Povos indígenas: Covid-19 cancela ritos e ameaça cultura com morte de idosos

Covid-19 cancela ritos e ameaça cultura com morte de idosos

Publicado em 25/07/2020 15:02 Por Maíra Heinen - Brasília

Festas importantes canceladas. Velórios e outros rituais fúnebres suspensos. O novo coronavírus chegou para populações indígenas atingindo não apenas a saúde, as organizações sociais e econômicas, mas também a cultura.


Atualmente, segundo dados da Apib, Articulação dos Povos Indígenas do Brasil, mais de 570 indígenas morreram de covid-19. Segundo a Sesai, são mais de 240 mortes, mas a Secretaria contabiliza apenas os casos em terras indígenas homologadas.


Entre as vítimas fatais, estão idosos detentores de grande conhecimento e sabedoria, responsáveis por transmitir, pela oralidade, um mar de conhecimentos ancestrais. Assim, as perdas são ainda mais pesadas para as comunidades.


Watatakalu Yawalapíti, uma das lideranças do Alto Xingu, traduz o significado da morte dos anciões.

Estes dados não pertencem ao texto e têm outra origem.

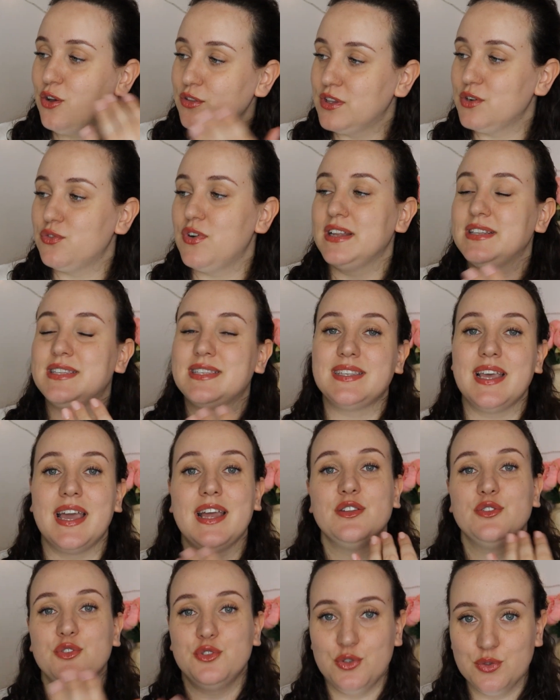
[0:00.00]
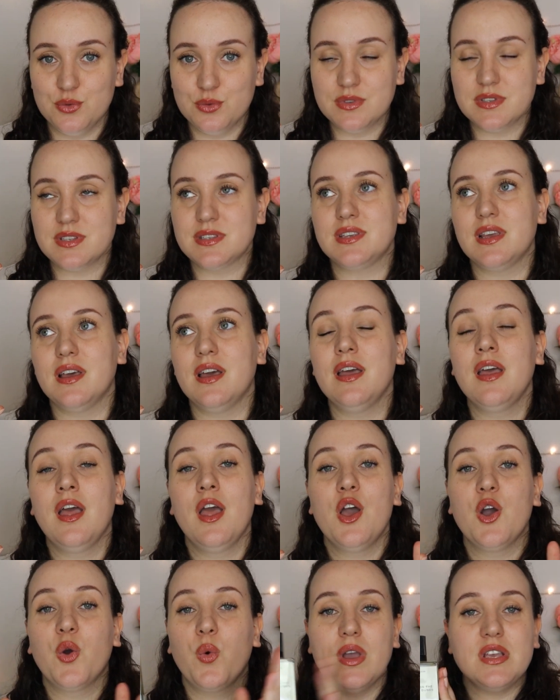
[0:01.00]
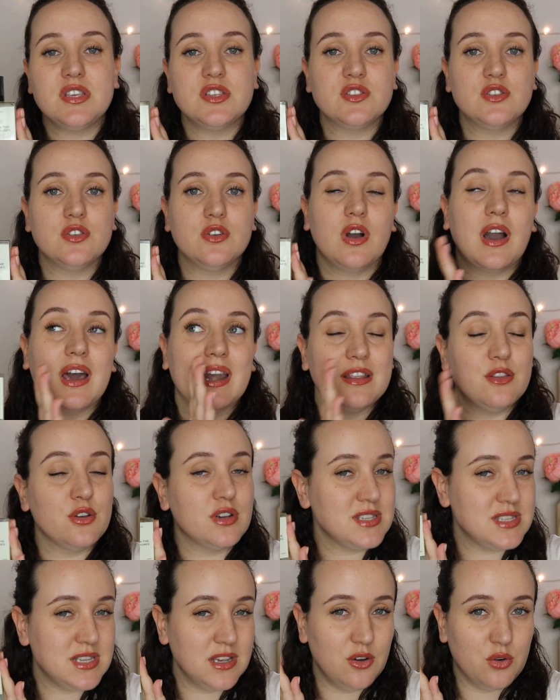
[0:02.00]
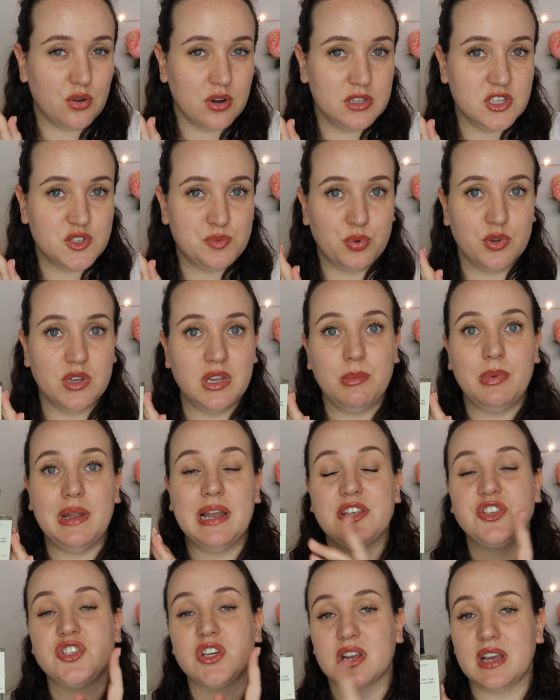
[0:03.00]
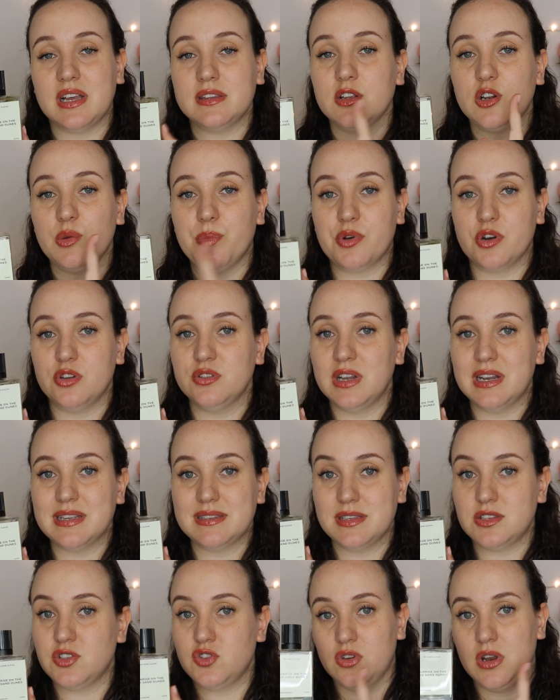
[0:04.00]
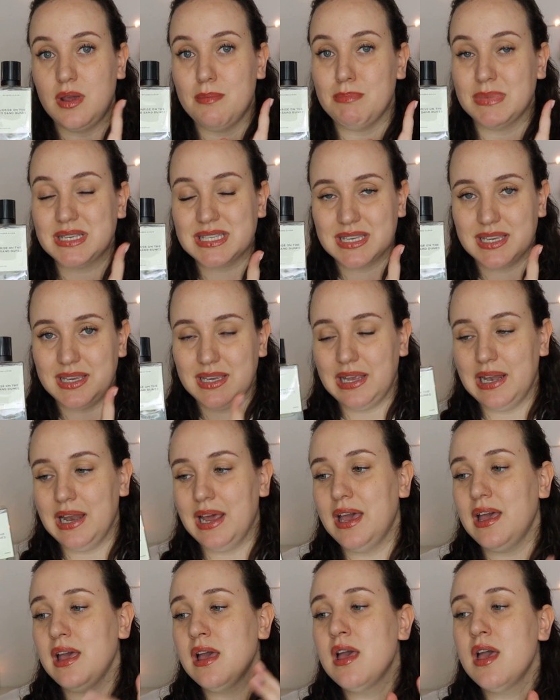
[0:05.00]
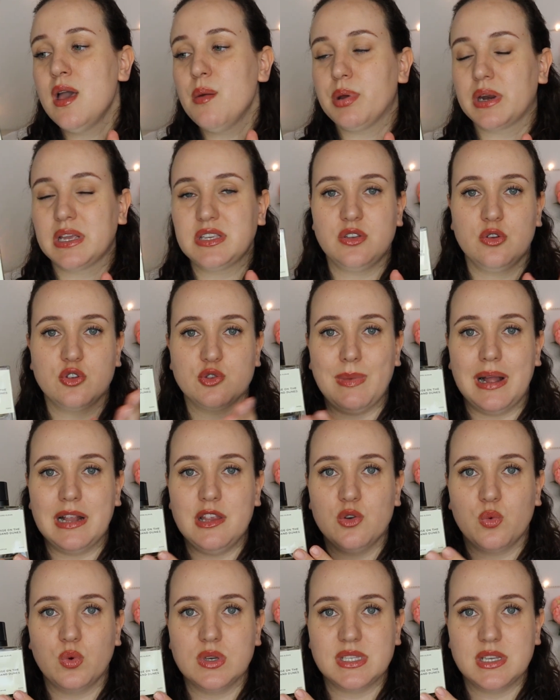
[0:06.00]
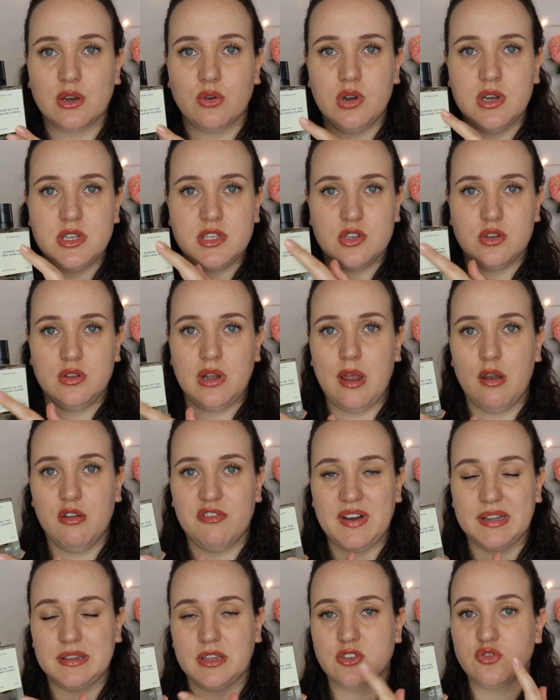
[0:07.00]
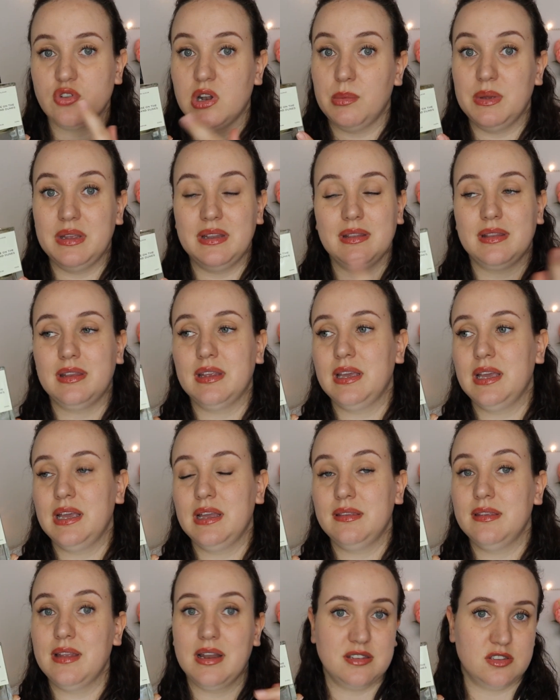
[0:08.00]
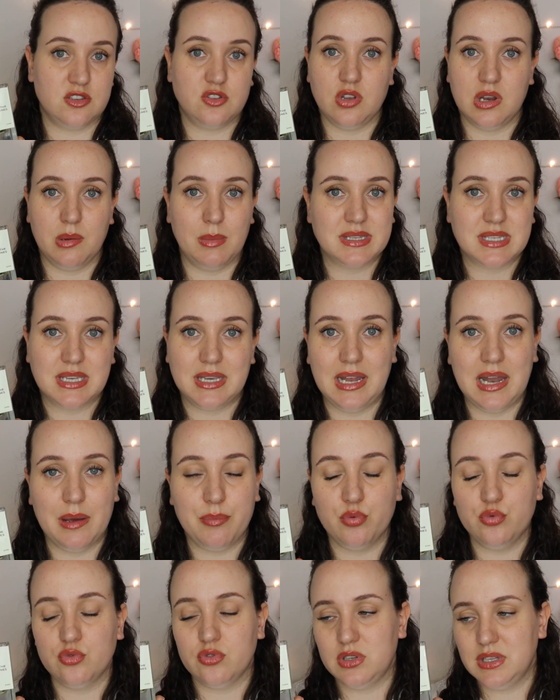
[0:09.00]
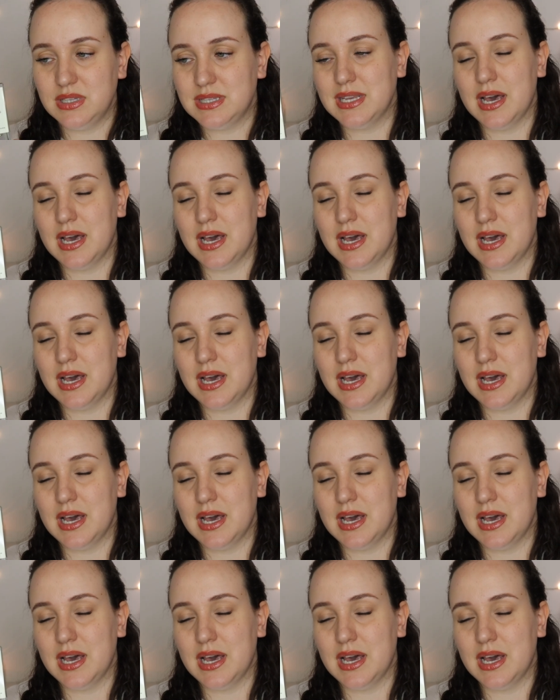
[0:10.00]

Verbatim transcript: on the Red Sand Dunes. Questo credo che sia ancora disponibile, cercatelo però nella sezione maschile, perché se non sbaglio questa collezione l'hanno fatta solamente nella sezione maschile appunto di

“É uma tristeza tão grande, os nossos livros estão indo embora. E essas pessoas que levaram a doença para dentro são páginas vazias, fazendo com que as páginas cheias de histórias e tradições partam”.


Em Pernambuco, o povo Fulni’ô também se despediu de muitos idosos por causa do coronavírus. Maike Sá, sociólogo e artesão do povo Fulni’ô, explica porque a partida de idosos é tão sentida na comunidade.


“Os avós, é meio que tradição eles serem responsáveis pela transmissão de conhecimento pelos netos. A respeito da cosmovisão de mundo, como essa cosmovisão se relaciona com o cotidiano do povo. Então, nesse sentido, os avós são responsáveis, talvez até mais que os pais, pela educação de seus netos. Para ensinar o mundo Fulni’ô para os seus netos”.


Além do impacto de perder figuras importantes em cada aldeia, muitas comunidades se viram impedidas de realizar rituais significativos. Foi o caso do Kuarup, no Xingu. Na língua Kamaiurá, Kuarup significa “Alegria do Sol”. O ritual é feito após um longo período de luto, pela perda de um familiar, e vem como última despedida da pessoa que fez a sua passagem.


O evento ficou para o próximo ano. Watatakalu explica como se deu o adiamento do ritual, que reúne todos os anos cerca de 5 mil pessoas, entre participantes e convidados.


“Cada povo teve a sua autonomia de cancelar. Então a ideia era essa, de não juntar todo mundo para não contaminar. O meu povo foi um dos que cancelou primeiro. O meu cacique foi um dos que decidiram que não ia ter Kuarup esse ano. A gente tinha que fazer o Kuarup da minha avó, da mão do nosso cacique, e ele cancelou para tentar proteger o nosso povo”.


Entre os membros do povo Pankará, em Pernambuco, também houve suspensão de rituais pelo medo da transmissão da Covid-19. Muitas rezas, antes feitas em grandes rodas, com cânticos e dança, agora estão suspensas, como conta a pedagoga e professora Sandriane Pankará.


“Num momento de ritual há uma aproximação muito grande na hora de dançar o Toré, de fazer os trabalhos. E foi cancelado. Então a gente sofreu um impacto muito grande com a pandemia”.


No Amazonas, algumas comunidades também cancelaram eventos como o ritual da moça nova, dos Ticuna. A bióloga Taciana Carvalho, professora da Universidade Federal do Amazonas, integra um grupo multidisciplinar que acompanha algumas populações indígenas no estado. Ela observa que a decisão de suspender ou não os rituais depende muito de cada aldeia.


“Algumas famílias mantém a tradição, outras comunidades não estão permitindo a realização. Temos muitas comunidades aqui, depende do contexto existente”.


Muitos povos indígenas veem a Covid-19 não como doença espiritual, mas como consequência do desequilíbrio causado pelo próprio homem. Assim como os ancestrais, vão lutar contra mais uma doença desconhecida que chega de repente. E, como os antepassados, vão resistir para manter a vida e as tradições.